1 year, 10 months ago

To Anonymous Struggling Mom, sounds like a very frustrating time for all involved!! Has she ever successfully peed on the potty/toilet before? If not, it can definitely be intimidating!! Much easier to “catch” a pee on the potty with a 2 year old who you can physically move to the potty when they’re midstream… with a much older toddler, there’s a lot more willpower involved and awareness that can make it hard to either physically move them or “convince” them to try this scary new thing. In the telling of your story, what jumps out to me is the fact that you told her you’d wait until she’s ready, and then you didn’t actually mean that—you’ve now decided she has to be ready even if she doesn’t feel she is. This sounds like a recipe for a power battle! She is feeling a loss of control in addition to dread of this scary new thing. If it’s possible for you, I would back off and tell her she can pick when she wants to do this new thing like you said she could. Take the pressure off. Leave the potty out.
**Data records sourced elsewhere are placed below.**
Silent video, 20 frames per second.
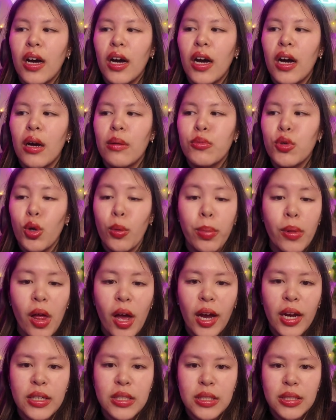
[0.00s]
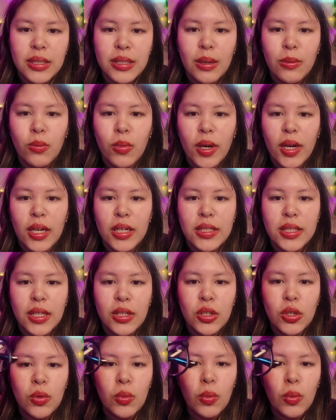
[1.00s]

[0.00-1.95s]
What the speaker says: you're blind in some ways and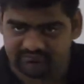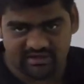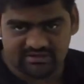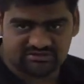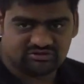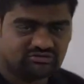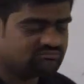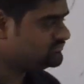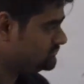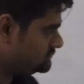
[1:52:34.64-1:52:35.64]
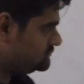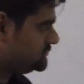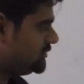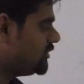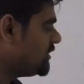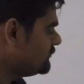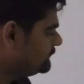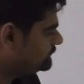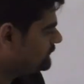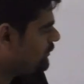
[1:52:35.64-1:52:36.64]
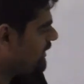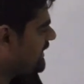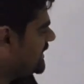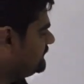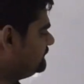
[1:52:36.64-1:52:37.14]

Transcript: Understood? Note down quickly.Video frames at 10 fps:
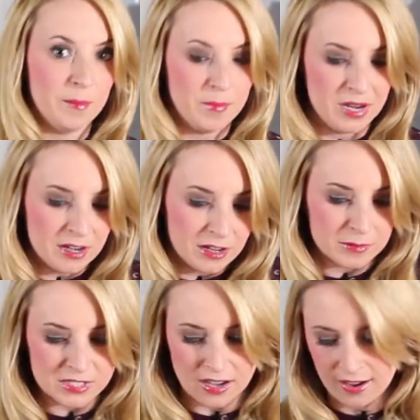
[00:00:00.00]

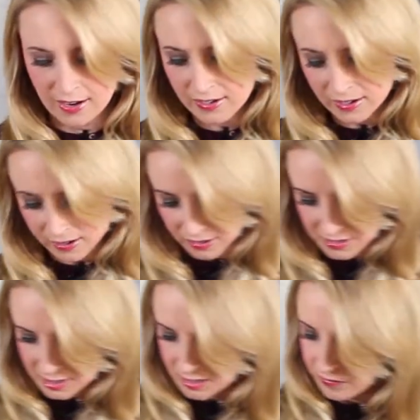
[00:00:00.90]
medium to high
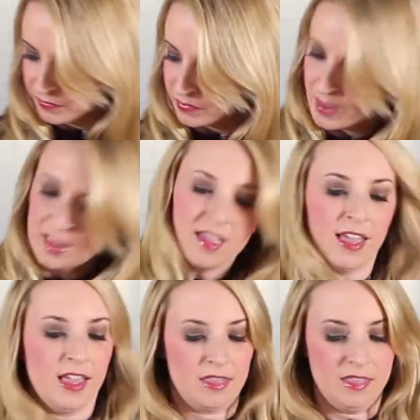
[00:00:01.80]
heat.
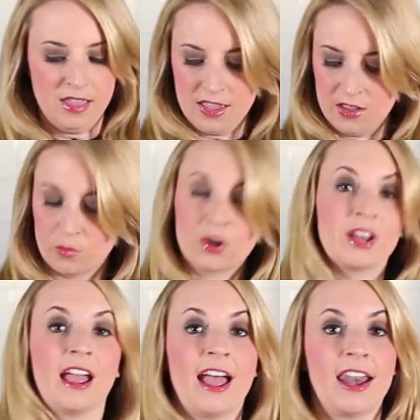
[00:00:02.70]
And then we're
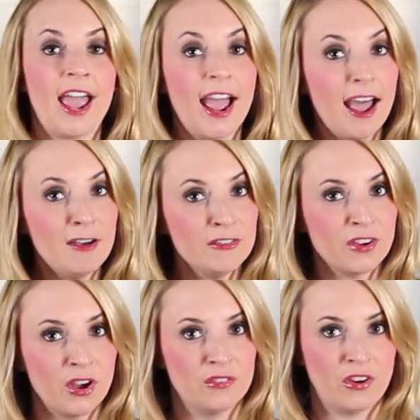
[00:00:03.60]
gonna add
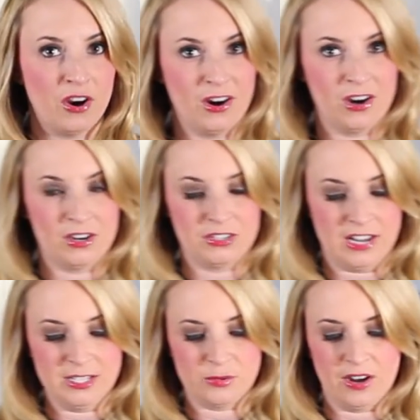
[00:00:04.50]
half of our
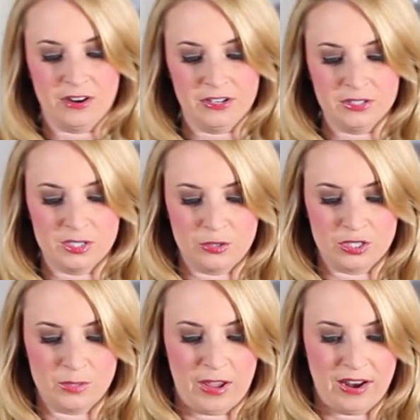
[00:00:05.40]
diced red onions, so
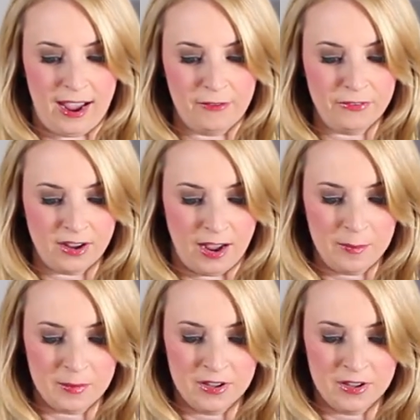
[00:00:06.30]
just about a half a cup,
Be casual about it, while letting her come into the bathroom when you pee, talking about your own need to go to the bathroom, etc. But take the pressure off.

We have finally this week managed to get the night diaper off my 3.9 year old who has literally not wet it in a year, but couldn’t stand the idea of sleeping without the diaper on… it was a long slow buildup of talking about how once the “last diaper” wore out (we finished a pack and refused to buy more), he would have to be done, but he could also choose to try without the diaper sooner. Eventually I talked up how he could pick out a “big kid” prize if he slept five nights without the diaper. This has been a slow build over several months. Finally this week with the diaper on its very last legs, he announced he wanted to try undies at night (as he has been in the day for a year). He was ready. He was proud. And after one night succeeding, there was no going back!

Once kids are this age, they feel a lot more agency and yes, that can make transitions easier for them, but it can also make them feel a greater need for control and this resistance. The art is working with them so they maintain control, while helping them to reach their/your goal. I hope my story helps illustrate that, in some way, even if it’s not the same struggle. Have confidence that she will get there, even with the stress (for you) of pre-k looking… and if possible, ask the pre-k program to work with you so that you can relieve the pressure for her and yourself. Because she is definitely feeling the pressure, just like you are. Once she has one successful potty use, on her own terms, my hunch is that the rest will come pretty easily… just give her the space again to come to it on her own terms, with gentle and subtle encouragement.